I'm parsing some XML data from Stack Exchange using clojure.data.xml
, for example if I parse Votes data it returns a LazySeq containing a HashMap for each row of data.
What I am trying to do is to get the values associated with only certain keys, for each row,e.g., (get votes [:Id :CreationDate])
. I've tried numerous things, most of them leading to casting errors.
The closest I could get to what I need is using (doall (map get votes [:Id :CreationDate]))
. However, the problem I am experiencing now is that I cannot seem to return more than just the first row (i.e. (1 2011-01-19T00:00:00.000)
)
Here is a MCVE that can be run on any Clojure REPL, or on Codepad online IDE.

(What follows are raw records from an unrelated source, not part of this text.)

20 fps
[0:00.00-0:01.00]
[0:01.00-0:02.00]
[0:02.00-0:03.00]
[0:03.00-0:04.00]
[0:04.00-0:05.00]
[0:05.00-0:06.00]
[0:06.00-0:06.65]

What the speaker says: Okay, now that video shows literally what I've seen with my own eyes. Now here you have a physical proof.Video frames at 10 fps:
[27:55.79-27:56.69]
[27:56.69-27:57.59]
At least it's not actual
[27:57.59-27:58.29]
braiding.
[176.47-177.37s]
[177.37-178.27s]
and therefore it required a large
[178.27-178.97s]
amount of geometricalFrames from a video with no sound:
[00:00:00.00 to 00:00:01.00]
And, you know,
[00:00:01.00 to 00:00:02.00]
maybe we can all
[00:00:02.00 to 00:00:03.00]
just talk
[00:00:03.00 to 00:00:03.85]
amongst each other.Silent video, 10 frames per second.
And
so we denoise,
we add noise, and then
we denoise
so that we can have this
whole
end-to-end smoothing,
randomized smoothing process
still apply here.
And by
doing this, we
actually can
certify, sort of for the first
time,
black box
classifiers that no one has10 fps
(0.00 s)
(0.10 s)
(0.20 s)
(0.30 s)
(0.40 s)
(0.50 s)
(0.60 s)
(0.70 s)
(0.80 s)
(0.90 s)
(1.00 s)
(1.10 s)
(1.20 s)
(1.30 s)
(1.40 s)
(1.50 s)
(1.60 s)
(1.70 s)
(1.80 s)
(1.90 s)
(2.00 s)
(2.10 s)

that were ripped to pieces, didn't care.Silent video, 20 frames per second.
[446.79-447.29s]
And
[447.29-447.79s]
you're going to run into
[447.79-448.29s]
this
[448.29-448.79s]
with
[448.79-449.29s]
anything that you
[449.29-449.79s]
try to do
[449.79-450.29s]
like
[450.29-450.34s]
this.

Ideally I would like to return some kind of collection or map which contains the values I need for each row, the end goal is to write to something like a CSV file or such. For example a map like
(1 2011-01-19T00:00:00.000 2 2011-01-19T00:00:00.000 3 2011-01-19T00:00:00.000 4 2011-01-19T00:00:00.000)
(def votes '({:Id "1",
:PostId "2",
:VoteTypeId "2",
:CreationDate "2011-01-19T00:00:00.000"}
{:Id "2",
:PostId "3",
:VoteTypeId "2",
:CreationDate "2011-01-19T00:00:00.000"}
{:Id "3",
:PostId "1",
:VoteTypeId "2",
:CreationDate "2011-01-19T00:00:00.000"}
{:Id "4",
:PostId "1",
:VoteTypeId "2",
:CreationDate "2011-01-19T00:00:00.000"}))
(println (doall (map get votes [:Id :CreationDate])))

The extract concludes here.